As discussed in my previous post, Security was top of mind for CIOs at HIMSS this year, and the progressive among them are looking to the Financial sector for risk reduction strategies. Here we’ll discuss how the openness of the internal environment and end users are the vectors of choice for attackers and how Microsegmentation is the way to mitigate this risk.
Roughly 100 Million records were stolen in the Healthcare industry last year, and at a conservative cleanup cost of $100 per record, that is a minimum cost of $10 Billion to the industry as a whole. The Financial industry has made a substantial investment in a new security model already because they too are targets. According to the FBI, health records are worth a minimum of $50 per record, five to ten times that of a financial record, which makes Healthcare the new target of choice for organized data thieves.
How Are We Doing Network Security Today?
The security model we employ today relies heavily on the border where our network meets the Internet. We have set aside Demilitarized Zones with Edge Firewalls and inspection for those systems that are accessed from outside. These Edge Firewall measures are designed to protect the systems themselves, and these methods are effective to prevent system level attacks. Unfortunately, the vectors of attack have evolved beyond this method's ability to protect us from other methods. Inside the environment is generally considered safe, and most internal systems can talk to just about any other internal system, workstations included. This openness internally is being exploited by organized attackers.
Workstations? Why Are We Talking About Workstations?
Workstations are the new target for attack because workstations run programs at the behest of users, and users can be deceived into running undesirable code. Couple that with sophisticated organizations who are writing custom malware designed to evade detection, and we see quite quickly the need for more granular security. The recent breaches are cautionary tales: exploits are deliberate, targeted, and extremely difficult to detect in today’s complex environments without a change in strategy.
It is believed that a large recent breach, which led to roughly 80 Million customer records being stolen was initiated via emails to employees that linked to malware on false company sites. Once installed, it appears the malware carried out system-level exploits, gained elevated user privileges, and accessed data directly. The first detection came from observing suspicious database queries, possibly because they were causing performance issues. Similar facts are surfacing in another similar case.
I recently overheard a conversation at a customer about suspicious Internet traffic originating from malware on a user workstation. It was detected at the edge, but there was no way to know what internal communication the malware was performing. This is happening all around us, and we are ill-equipped to prevent it without a new security model. This is the new reality: targeted exploits are a fact of life, and the only successful strategy is one of mitigation and detection.
How Do We Reduce This Risk?
NSX policies govern applications and users allowing granular internal communications.
The new strategy is called Microsegmentation, granular security policy, and it requires that we understand the traffic in a new way. It’s not enough to understand the IP Address and Port of internal network traffic because building policy that way is unsustainable: too many rules, impossible to maintain. We need to understand the traffic and apply policy at a higher level: users and applications.
As the datacenter has become more heavily virtualized, upwards of 90% for many of our customers, the virtual infrastructure sees orders of magnitude more traffic than the edge infrastructure where monitoring is typically implemented. The virtual infrastructure also understands higher level components: the systems from which traffic originates, groups of systems, their locations, and other information that we can attach. We can also understand the user that is initiating a communication.

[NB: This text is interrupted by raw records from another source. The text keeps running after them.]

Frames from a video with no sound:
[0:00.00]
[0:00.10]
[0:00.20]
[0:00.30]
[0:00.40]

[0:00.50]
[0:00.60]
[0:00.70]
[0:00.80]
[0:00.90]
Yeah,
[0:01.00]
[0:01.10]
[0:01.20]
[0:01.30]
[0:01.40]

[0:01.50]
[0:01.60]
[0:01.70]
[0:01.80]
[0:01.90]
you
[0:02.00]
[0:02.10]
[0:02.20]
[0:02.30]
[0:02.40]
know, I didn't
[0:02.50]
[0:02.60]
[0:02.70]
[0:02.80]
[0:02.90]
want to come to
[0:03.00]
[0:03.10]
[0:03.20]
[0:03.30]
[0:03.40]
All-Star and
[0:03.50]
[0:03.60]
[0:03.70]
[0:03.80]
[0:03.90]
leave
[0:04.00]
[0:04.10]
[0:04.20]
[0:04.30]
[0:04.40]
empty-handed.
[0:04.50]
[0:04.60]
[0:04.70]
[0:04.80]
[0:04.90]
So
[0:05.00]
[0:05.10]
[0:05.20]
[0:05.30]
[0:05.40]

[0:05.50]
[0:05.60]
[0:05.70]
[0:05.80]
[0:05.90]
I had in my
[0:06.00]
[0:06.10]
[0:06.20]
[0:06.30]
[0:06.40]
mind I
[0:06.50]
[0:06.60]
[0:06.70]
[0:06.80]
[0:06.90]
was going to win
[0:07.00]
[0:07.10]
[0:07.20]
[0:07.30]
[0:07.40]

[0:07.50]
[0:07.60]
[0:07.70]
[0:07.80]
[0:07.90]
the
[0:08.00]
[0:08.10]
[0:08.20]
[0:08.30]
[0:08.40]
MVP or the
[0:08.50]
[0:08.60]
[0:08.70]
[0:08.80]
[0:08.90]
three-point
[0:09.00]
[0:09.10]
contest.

Knowledge of systems, applications, users, and other information allows us to build policy that is much more sophisticated. We can create a rule that says only Finance employees can even initiate communication with a Finance system but only for application level communication, never for system level. We can create a rule that limits administrative communication to select administrators or administrative workstations; no regular end user workstations could make system calls of any kind to the datacenter. For virtualized desktops, we can create a rule that prevents any virtual desktop from talking to any other, eliminating a key vector of internal propagation. We can create active policies that restrict or log communications when suspicious activity is detected, and we can pass suspicious traffic to Intrusion Detection and Mitigation solutions for further inspection and alerting.
This is the essence Microsegmentation using VMware NSX Distributed Firewall: policies applied to objects that enable sustainable, granular policy that is easy to build and maintain. It’s a powerful new way to effect modern security policy and mitigate the risks of our time. It’s a framework into which the rest of your security solutions can attach and interact in new, intelligent ways. The Financial industry has already implemented these strategies to significantly limit traffic internally, and Healthcare is exploring it in earnest for the same reasons.
The recent exploits tell us an important story: data breaches are possible because of our current security model and reliance on edge security, and they are going to continue unless fundamental change is implemented. The best way to reduce our risk is with a new strategy that restricts and studies internal traffic. The benefits realized by the Financial industry serve as great examples, and it’s time for Healthcare to do the same lest we see further headlines and additional costs at a time when the Healthcare industry cannot afford it. We can help you get there. We have the tools and the experience, and we want you all to be successful rising to meet the challenges of today…and tomorrow.